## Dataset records

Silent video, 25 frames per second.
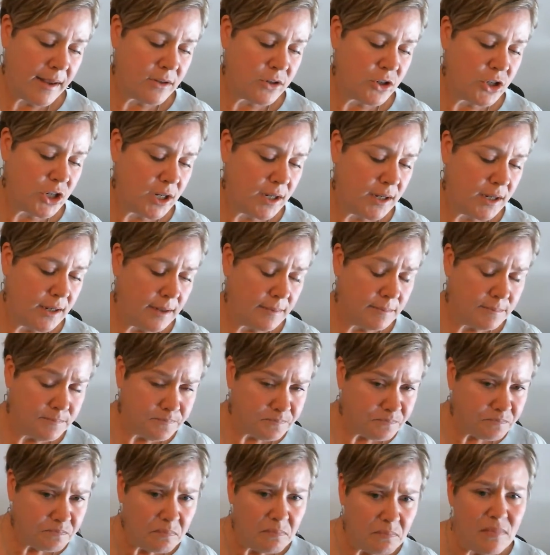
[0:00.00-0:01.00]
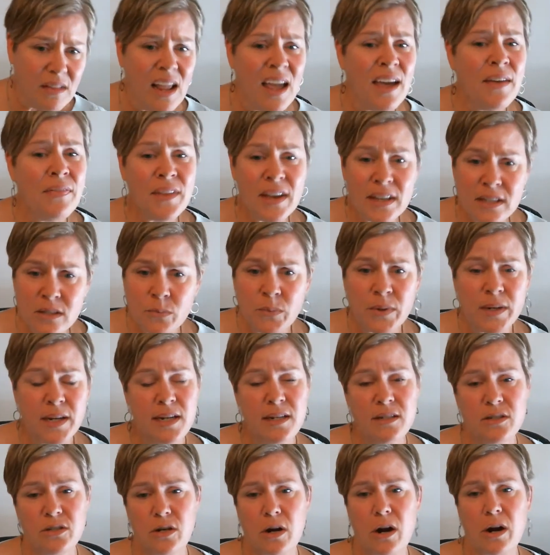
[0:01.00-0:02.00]
GE. And that's when
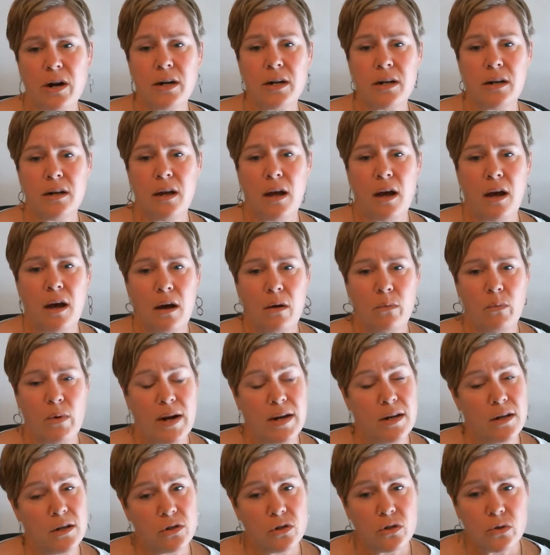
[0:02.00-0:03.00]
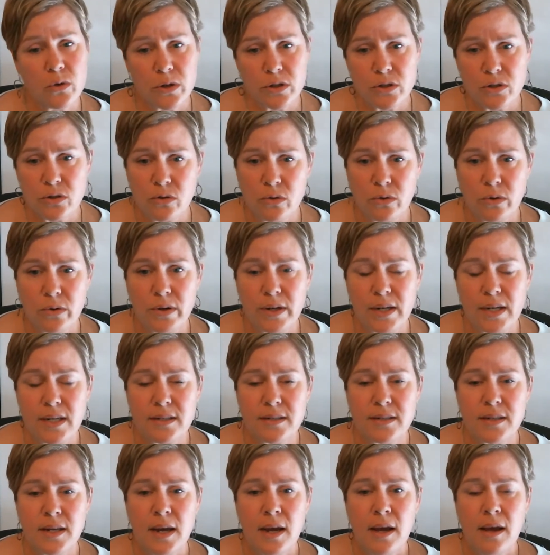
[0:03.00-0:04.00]
he started writing short
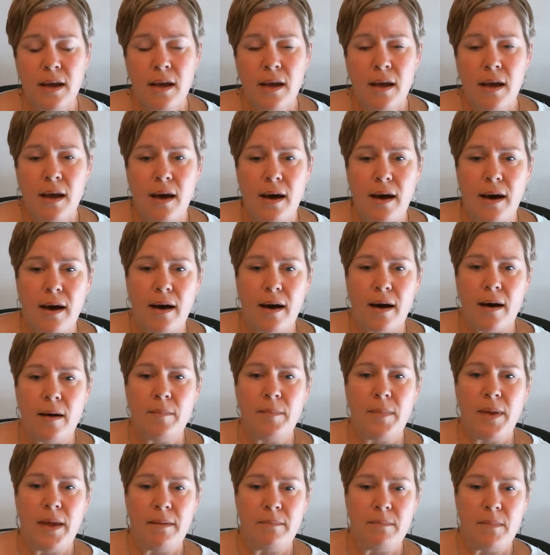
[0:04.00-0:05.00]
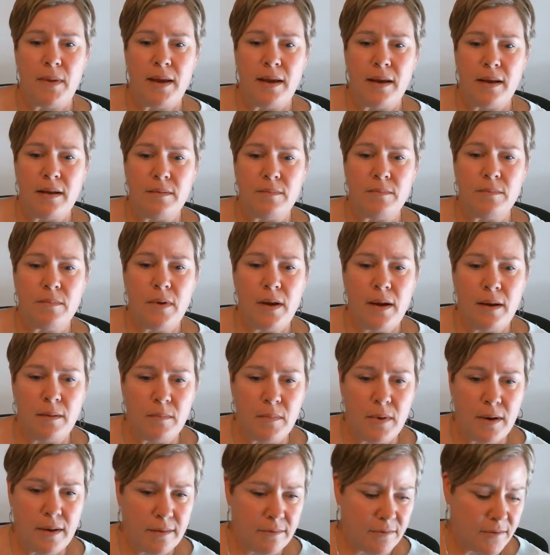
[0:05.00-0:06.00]
stories and
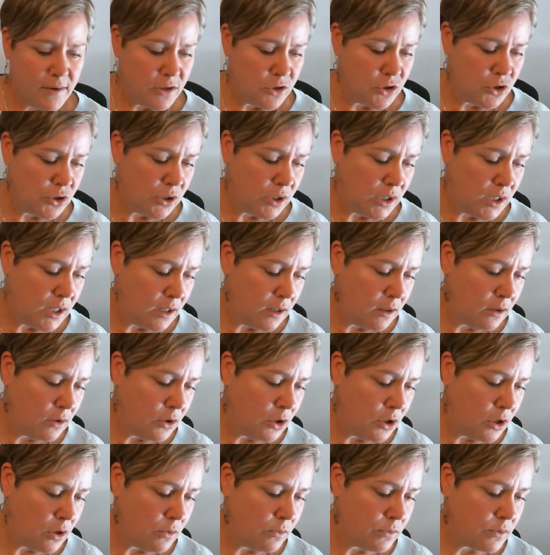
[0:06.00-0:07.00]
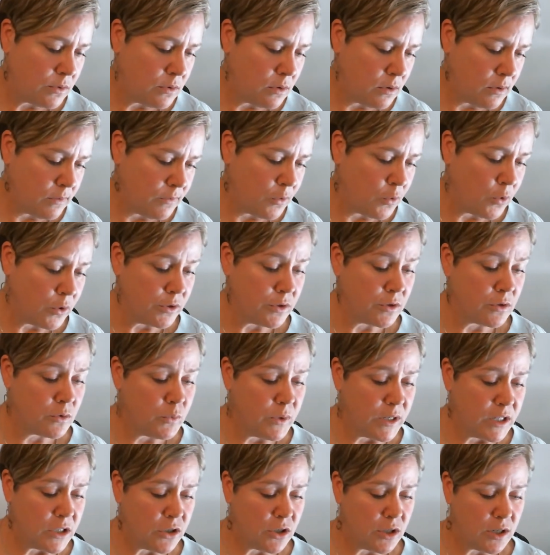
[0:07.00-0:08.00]
eventually, of course,
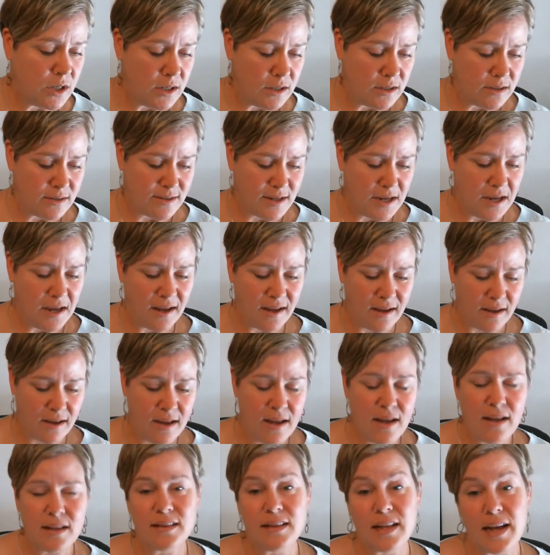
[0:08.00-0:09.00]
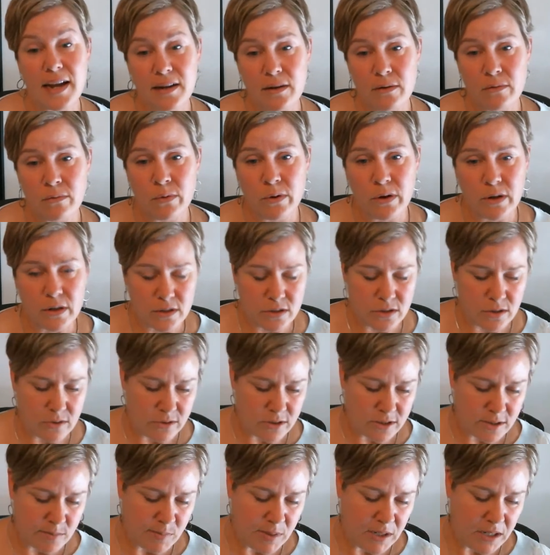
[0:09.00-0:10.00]
switched his line of work, so to
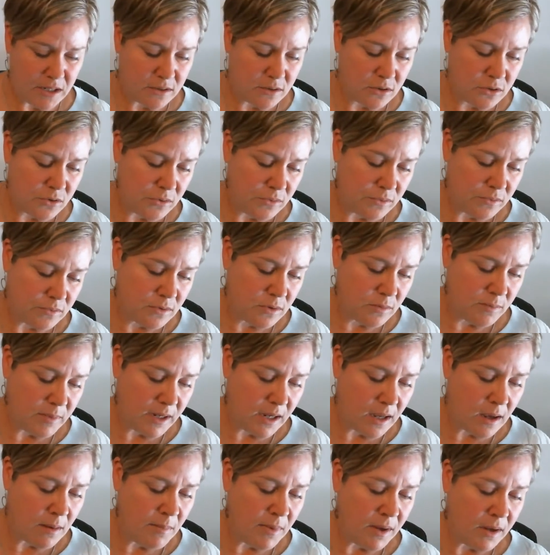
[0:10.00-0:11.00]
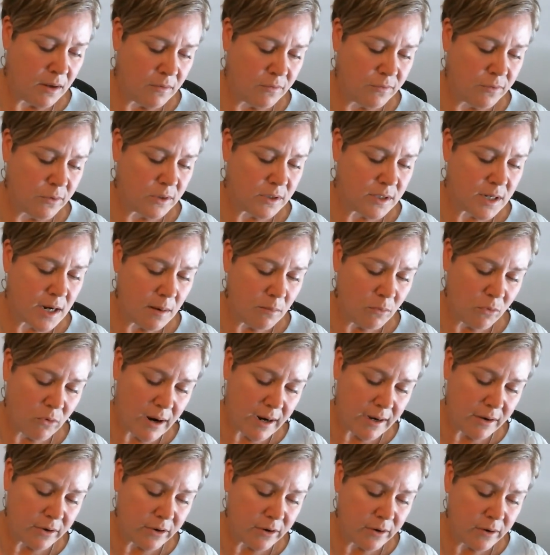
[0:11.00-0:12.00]
speak, to becoming a full-time
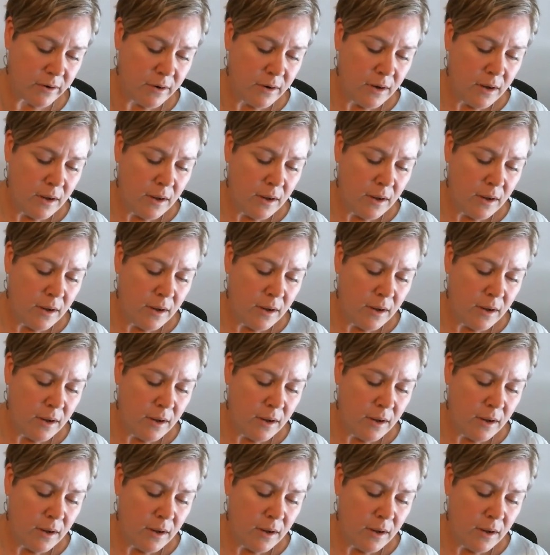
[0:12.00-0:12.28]
writer.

## PROBLEM
In the copy, no picture may appear; the records themselves must be output exactly.

## TASK RESULT
Silent video, 25 frames per second.
[0:00.00-0:01.00]
[0:01.00-0:02.00]
GE. And that's when
[0:02.00-0:03.00]
[0:03.00-0:04.00]
he started writing short
[0:04.00-0:05.00]
[0:05.00-0:06.00]
stories and
[0:06.00-0:07.00]
[0:07.00-0:08.00]
eventually, of course,
[0:08.00-0:09.00]
[0:09.00-0:10.00]
switched his line of work, so to
[0:10.00-0:11.00]
[0:11.00-0:12.00]
speak, to becoming a full-time
[0:12.00-0:12.28]
writer.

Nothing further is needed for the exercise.